What to produce: All that is wanted is the line with "[21:10.50-21:11.50]" and each line after it to the end of the data below, set down exactly and without pictures.
++++ Extracted information
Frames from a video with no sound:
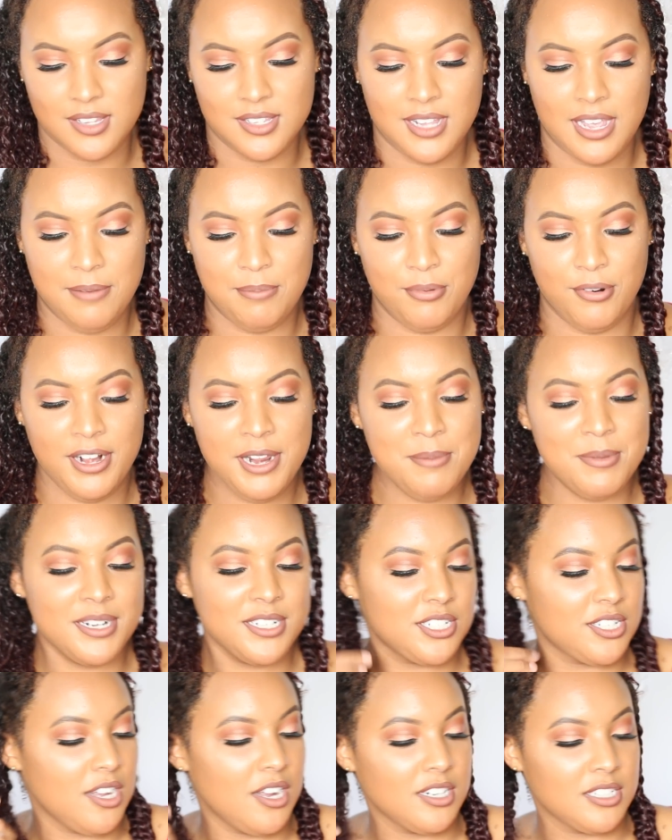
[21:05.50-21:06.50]
So I pretty
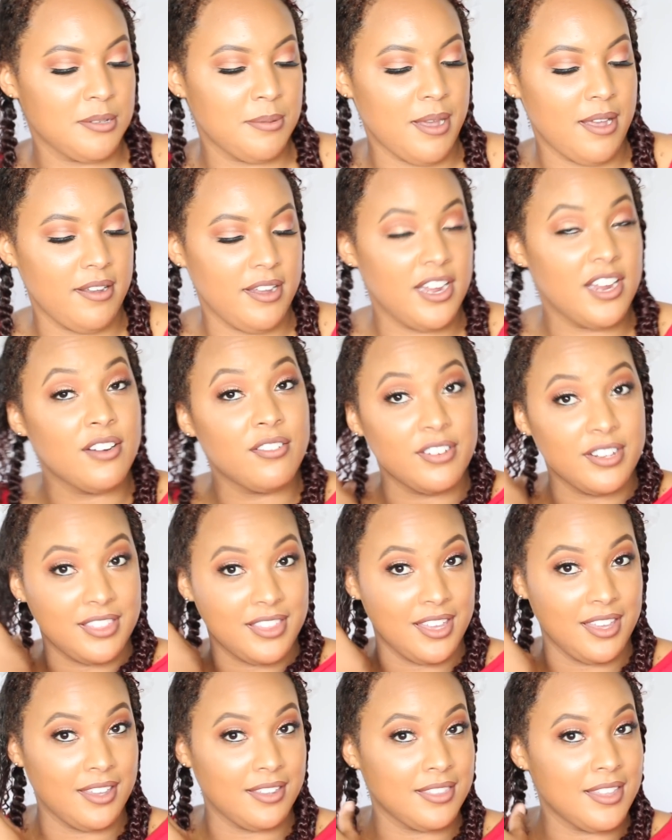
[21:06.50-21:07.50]
much talked about
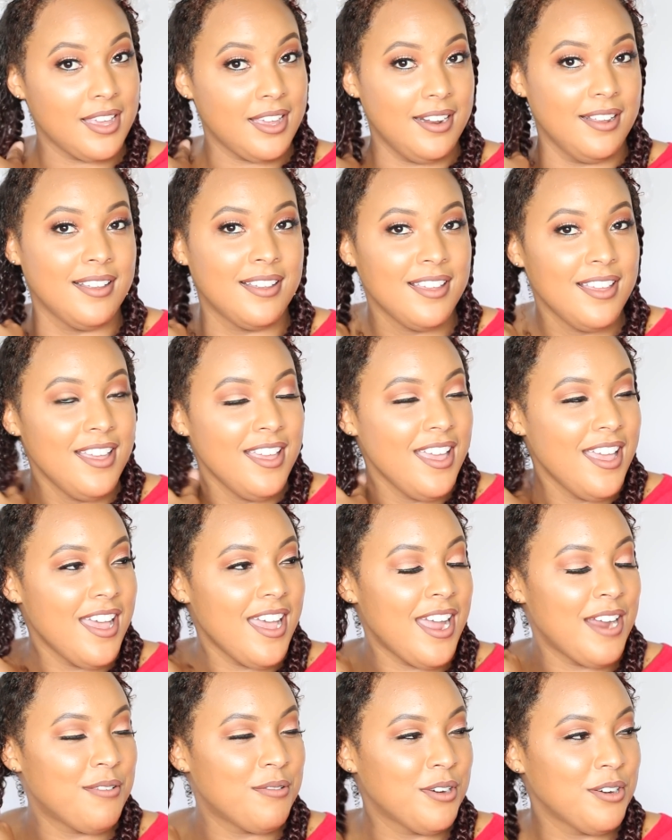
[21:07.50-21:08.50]
everything that
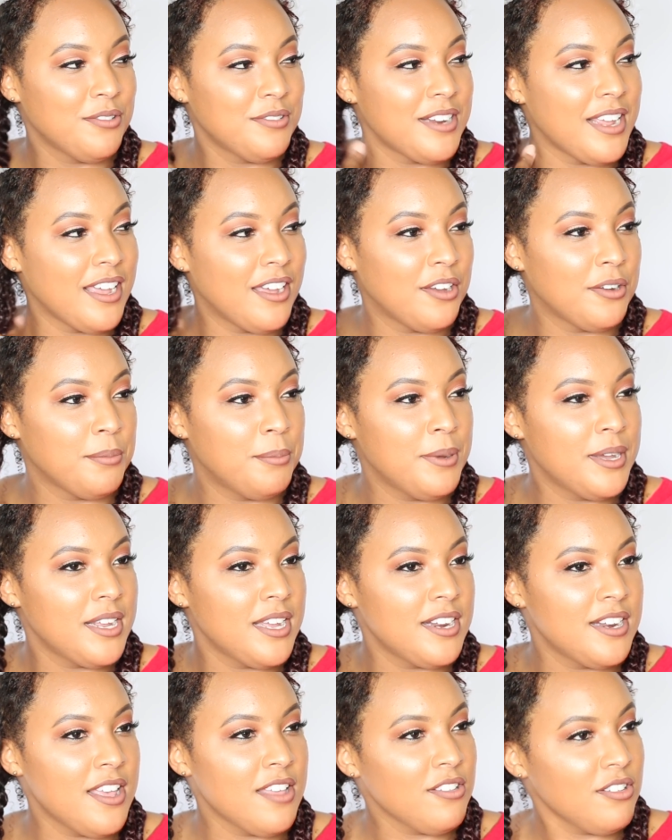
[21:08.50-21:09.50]
I wrote down.
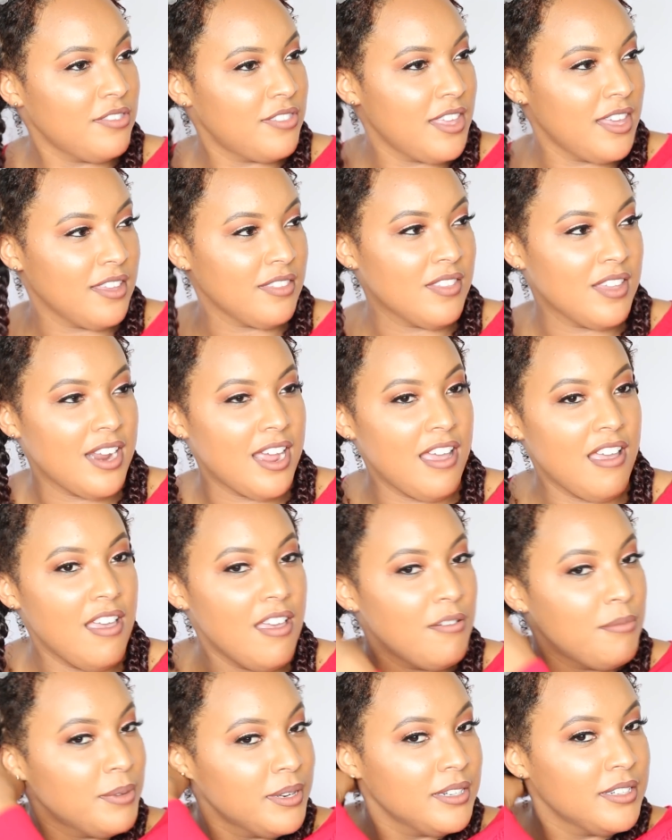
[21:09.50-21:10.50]
But another thing that I
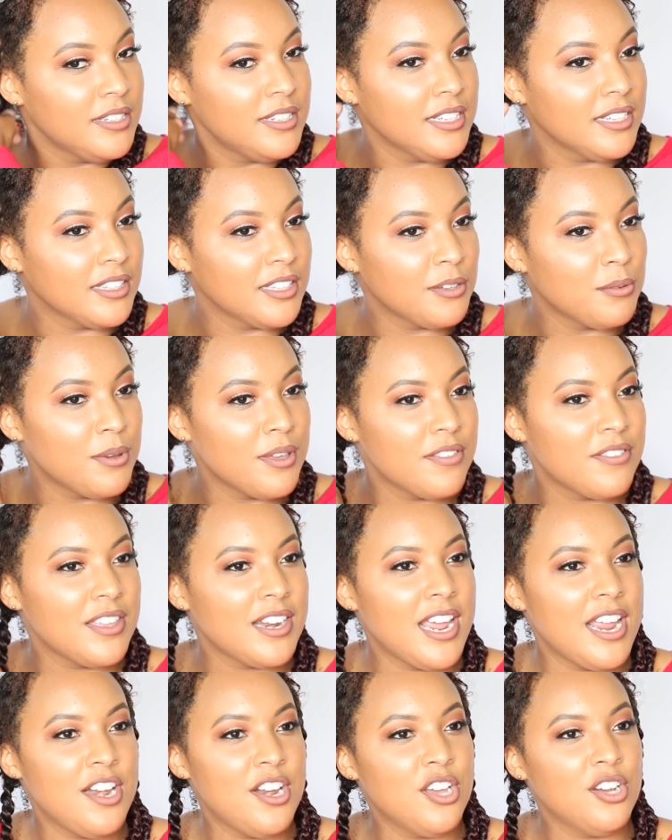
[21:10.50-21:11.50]
have been dealing with,
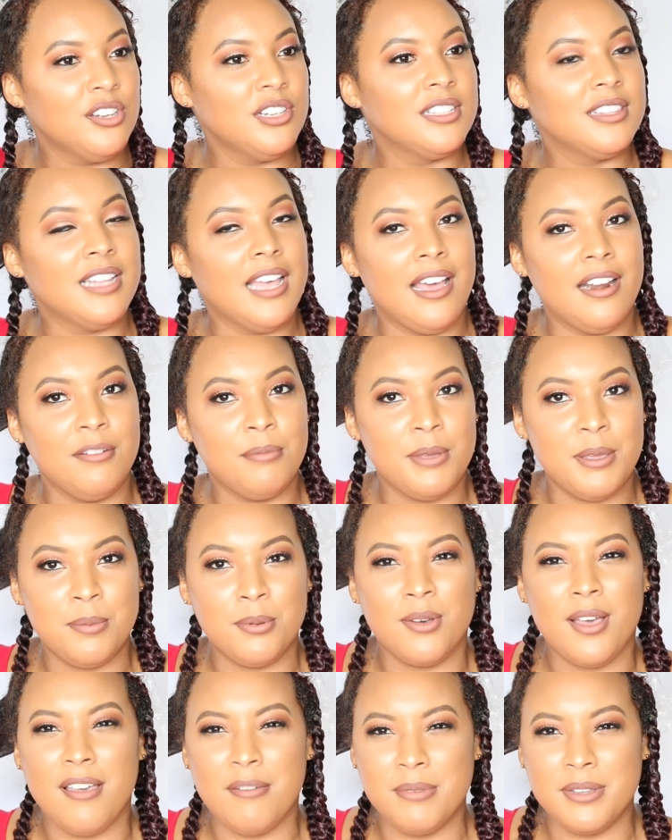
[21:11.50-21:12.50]
and I know a lot of
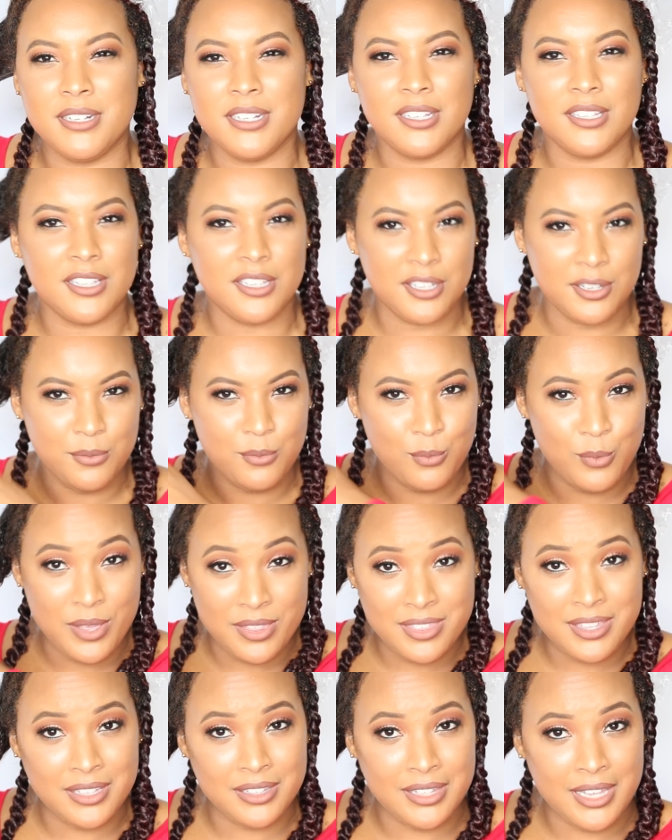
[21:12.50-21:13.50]
people have been dealing
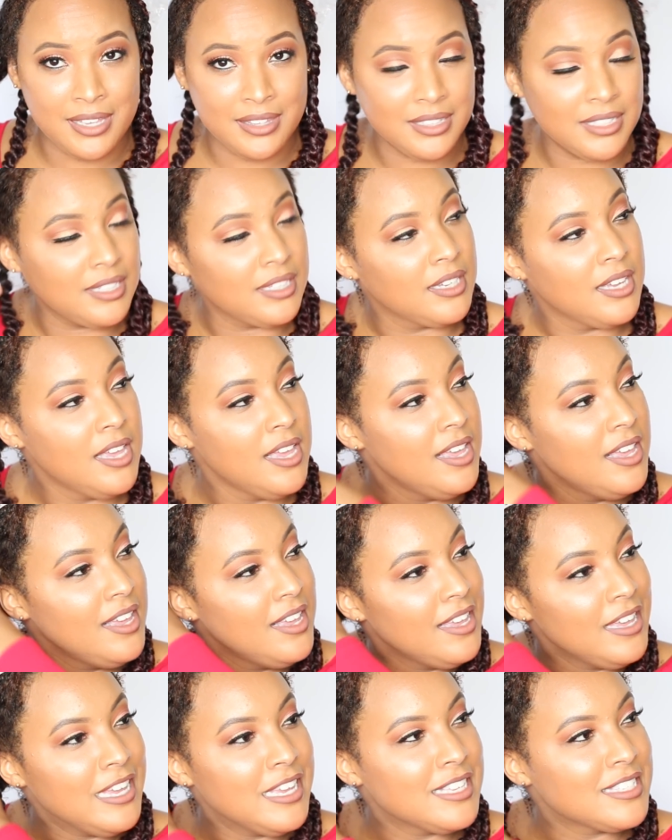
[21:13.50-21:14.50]
with it lately,
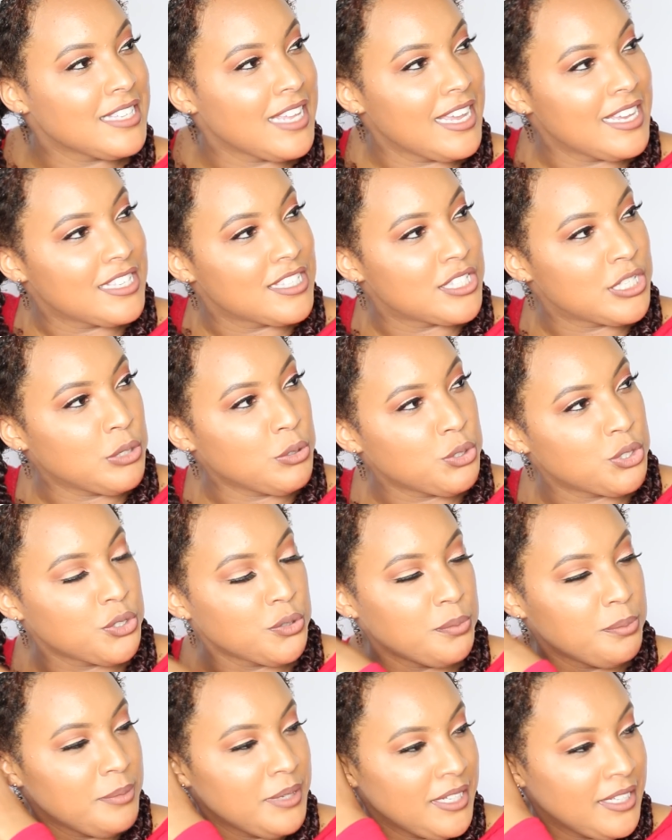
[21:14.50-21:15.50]
is like
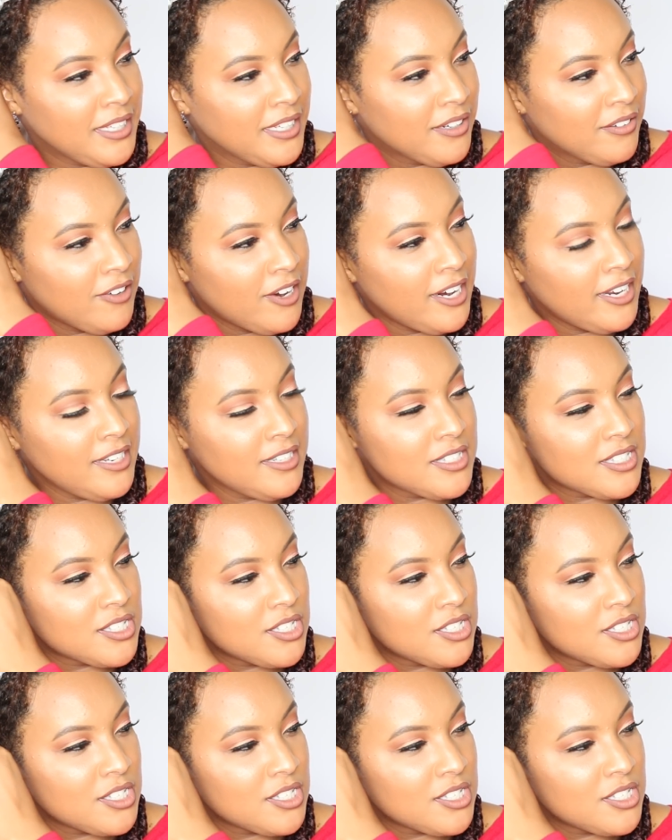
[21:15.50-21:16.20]
social media, right?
++++++++
Completed exercise:
[21:10.50-21:11.50]
have been dealing with,
[21:11.50-21:12.50]
and I know a lot of
[21:12.50-21:13.50]
people have been dealing
[21:13.50-21:14.50]
with it lately,
[21:14.50-21:15.50]
is like
[21:15.50-21:16.20]
social media, right?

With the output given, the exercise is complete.